- Supplied data -
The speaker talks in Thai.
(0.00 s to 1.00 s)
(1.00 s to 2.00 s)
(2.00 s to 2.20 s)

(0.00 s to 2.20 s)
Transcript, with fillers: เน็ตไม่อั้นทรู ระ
--
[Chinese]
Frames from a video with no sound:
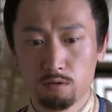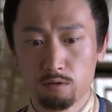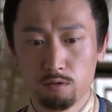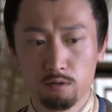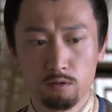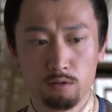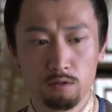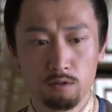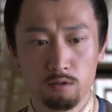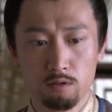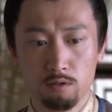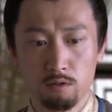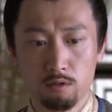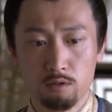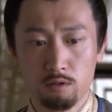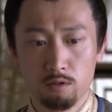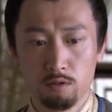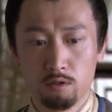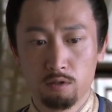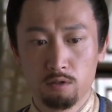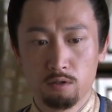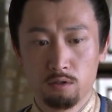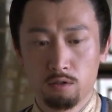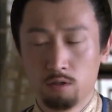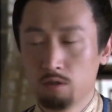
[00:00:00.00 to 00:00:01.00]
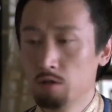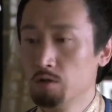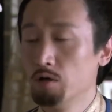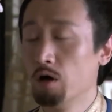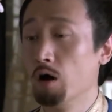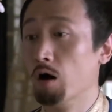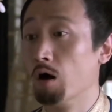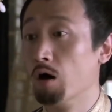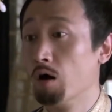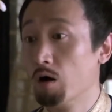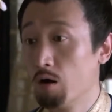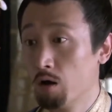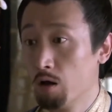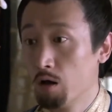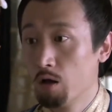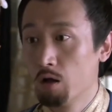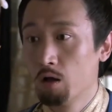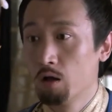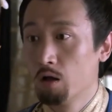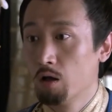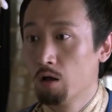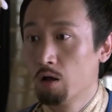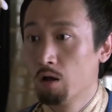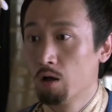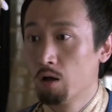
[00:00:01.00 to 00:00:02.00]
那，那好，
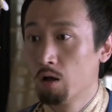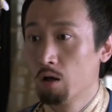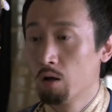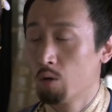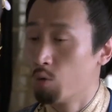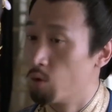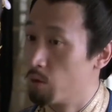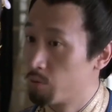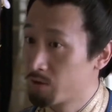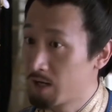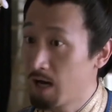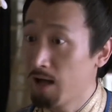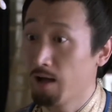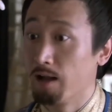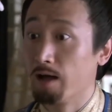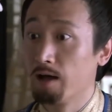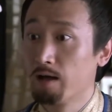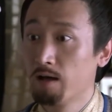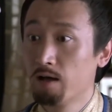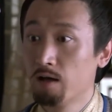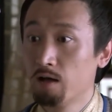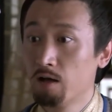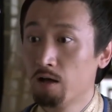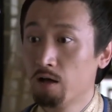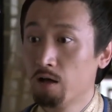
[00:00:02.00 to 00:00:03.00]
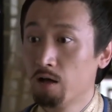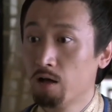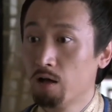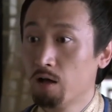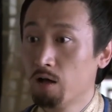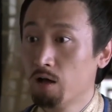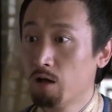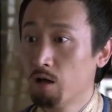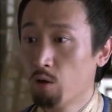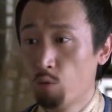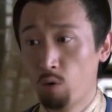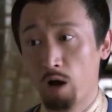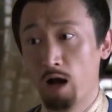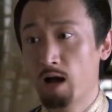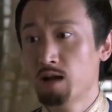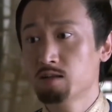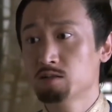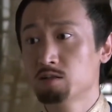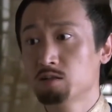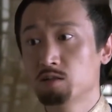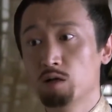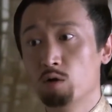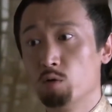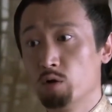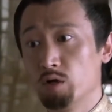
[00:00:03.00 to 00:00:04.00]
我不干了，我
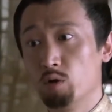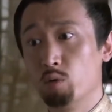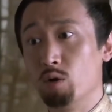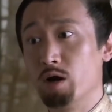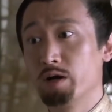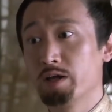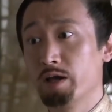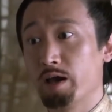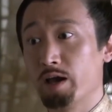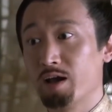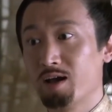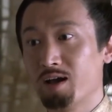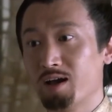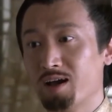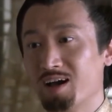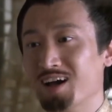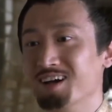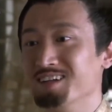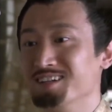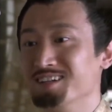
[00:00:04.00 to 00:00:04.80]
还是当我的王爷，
---
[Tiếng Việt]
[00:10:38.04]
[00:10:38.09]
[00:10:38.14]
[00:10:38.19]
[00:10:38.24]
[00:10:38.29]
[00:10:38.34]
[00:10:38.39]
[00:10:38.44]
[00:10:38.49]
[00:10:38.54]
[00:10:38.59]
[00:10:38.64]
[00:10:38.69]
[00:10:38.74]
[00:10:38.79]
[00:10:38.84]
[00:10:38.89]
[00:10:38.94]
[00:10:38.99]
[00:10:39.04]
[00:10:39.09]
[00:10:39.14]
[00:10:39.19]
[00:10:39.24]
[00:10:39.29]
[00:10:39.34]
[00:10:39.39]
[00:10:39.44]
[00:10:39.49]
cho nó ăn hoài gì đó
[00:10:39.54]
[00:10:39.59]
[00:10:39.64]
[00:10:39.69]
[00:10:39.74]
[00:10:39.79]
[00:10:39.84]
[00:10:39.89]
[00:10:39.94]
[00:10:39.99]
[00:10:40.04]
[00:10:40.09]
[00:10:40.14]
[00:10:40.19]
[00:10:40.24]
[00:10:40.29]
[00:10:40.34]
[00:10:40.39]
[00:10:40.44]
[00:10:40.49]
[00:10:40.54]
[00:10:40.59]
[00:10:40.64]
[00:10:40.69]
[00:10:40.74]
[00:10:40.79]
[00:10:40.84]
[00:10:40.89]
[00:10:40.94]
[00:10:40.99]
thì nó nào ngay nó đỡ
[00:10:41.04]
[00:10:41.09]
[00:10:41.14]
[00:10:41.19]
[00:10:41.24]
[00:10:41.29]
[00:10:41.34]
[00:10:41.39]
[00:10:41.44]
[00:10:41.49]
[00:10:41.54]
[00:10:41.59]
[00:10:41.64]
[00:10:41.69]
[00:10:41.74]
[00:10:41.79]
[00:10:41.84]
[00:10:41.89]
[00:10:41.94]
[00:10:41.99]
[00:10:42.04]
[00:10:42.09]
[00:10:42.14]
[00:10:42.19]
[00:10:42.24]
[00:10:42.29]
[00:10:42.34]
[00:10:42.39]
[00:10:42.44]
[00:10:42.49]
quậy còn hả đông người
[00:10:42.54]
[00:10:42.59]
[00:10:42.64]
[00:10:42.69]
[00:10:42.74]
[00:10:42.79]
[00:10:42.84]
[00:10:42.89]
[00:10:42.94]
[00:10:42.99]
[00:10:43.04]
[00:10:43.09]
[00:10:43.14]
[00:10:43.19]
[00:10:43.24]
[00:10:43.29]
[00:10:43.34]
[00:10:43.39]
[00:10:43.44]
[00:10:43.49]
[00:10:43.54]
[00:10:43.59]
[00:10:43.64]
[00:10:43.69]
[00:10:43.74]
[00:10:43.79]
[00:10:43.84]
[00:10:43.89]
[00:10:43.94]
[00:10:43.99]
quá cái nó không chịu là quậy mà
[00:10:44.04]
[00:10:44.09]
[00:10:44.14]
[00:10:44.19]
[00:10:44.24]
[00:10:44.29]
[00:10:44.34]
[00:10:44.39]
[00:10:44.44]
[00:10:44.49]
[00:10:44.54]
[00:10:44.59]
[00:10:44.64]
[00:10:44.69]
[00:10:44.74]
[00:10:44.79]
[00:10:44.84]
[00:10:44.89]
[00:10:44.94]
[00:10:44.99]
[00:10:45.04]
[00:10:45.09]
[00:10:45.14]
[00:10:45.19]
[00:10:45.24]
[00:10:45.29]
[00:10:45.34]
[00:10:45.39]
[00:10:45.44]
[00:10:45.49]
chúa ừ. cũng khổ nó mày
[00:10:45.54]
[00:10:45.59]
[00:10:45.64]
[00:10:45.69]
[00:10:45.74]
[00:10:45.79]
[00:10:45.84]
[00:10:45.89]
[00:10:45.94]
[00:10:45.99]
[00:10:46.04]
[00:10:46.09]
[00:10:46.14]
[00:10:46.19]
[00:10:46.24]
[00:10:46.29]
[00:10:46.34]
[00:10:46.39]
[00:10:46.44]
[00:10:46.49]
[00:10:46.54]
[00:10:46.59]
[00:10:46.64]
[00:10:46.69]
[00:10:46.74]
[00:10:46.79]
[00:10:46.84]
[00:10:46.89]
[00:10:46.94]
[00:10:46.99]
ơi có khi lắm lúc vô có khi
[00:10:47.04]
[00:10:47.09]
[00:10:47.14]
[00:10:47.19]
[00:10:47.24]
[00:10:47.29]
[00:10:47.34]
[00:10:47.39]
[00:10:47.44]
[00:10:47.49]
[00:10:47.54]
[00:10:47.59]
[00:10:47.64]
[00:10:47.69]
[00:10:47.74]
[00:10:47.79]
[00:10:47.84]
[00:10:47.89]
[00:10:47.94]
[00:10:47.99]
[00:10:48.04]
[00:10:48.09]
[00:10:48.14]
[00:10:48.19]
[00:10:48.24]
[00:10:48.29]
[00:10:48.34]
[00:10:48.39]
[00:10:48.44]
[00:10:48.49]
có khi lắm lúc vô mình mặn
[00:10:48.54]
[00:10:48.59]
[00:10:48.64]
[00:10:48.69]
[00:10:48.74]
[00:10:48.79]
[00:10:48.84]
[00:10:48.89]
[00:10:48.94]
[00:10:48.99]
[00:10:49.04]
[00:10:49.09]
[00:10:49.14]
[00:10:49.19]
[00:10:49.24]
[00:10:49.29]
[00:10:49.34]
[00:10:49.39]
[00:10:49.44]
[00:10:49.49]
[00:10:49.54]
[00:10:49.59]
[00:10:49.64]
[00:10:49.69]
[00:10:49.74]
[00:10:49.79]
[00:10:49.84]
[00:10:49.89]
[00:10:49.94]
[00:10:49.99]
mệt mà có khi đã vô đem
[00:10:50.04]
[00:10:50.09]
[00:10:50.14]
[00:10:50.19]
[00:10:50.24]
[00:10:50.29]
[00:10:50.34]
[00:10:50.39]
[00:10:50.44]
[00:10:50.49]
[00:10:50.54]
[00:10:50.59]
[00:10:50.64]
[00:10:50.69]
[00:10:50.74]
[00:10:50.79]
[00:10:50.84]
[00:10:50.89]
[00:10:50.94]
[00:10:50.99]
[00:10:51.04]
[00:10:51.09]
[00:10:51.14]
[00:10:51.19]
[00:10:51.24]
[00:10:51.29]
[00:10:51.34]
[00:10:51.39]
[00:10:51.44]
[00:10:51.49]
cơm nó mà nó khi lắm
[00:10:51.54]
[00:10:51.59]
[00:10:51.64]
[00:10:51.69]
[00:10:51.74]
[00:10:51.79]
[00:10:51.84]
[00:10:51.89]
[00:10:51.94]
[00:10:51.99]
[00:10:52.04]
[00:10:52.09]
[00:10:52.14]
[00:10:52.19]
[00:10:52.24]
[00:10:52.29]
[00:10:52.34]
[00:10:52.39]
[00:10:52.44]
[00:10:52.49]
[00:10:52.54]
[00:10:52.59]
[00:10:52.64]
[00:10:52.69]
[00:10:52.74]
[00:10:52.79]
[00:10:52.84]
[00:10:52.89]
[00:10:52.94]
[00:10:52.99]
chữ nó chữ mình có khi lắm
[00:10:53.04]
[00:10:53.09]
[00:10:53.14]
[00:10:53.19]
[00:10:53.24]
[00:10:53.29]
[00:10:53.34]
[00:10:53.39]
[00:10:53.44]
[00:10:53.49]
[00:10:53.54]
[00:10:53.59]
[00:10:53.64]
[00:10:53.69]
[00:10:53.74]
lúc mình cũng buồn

- Exercise objective -
From the entries above, extract only the lines running from the one containing "[00:10:38.99]" through the one containing "[00:10:40.59]", inclusive.

- Result of this exercise -
[00:10:38.99]
[00:10:39.04]
[00:10:39.09]
[00:10:39.14]
[00:10:39.19]
[00:10:39.24]
[00:10:39.29]
[00:10:39.34]
[00:10:39.39]
[00:10:39.44]
[00:10:39.49]
cho nó ăn hoài gì đó
[00:10:39.54]
[00:10:39.59]
[00:10:39.64]
[00:10:39.69]
[00:10:39.74]
[00:10:39.79]
[00:10:39.84]
[00:10:39.89]
[00:10:39.94]
[00:10:39.99]
[00:10:40.04]
[00:10:40.09]
[00:10:40.14]
[00:10:40.19]
[00:10:40.24]
[00:10:40.29]
[00:10:40.34]
[00:10:40.39]
[00:10:40.44]
[00:10:40.49]
[00:10:40.54]
[00:10:40.59]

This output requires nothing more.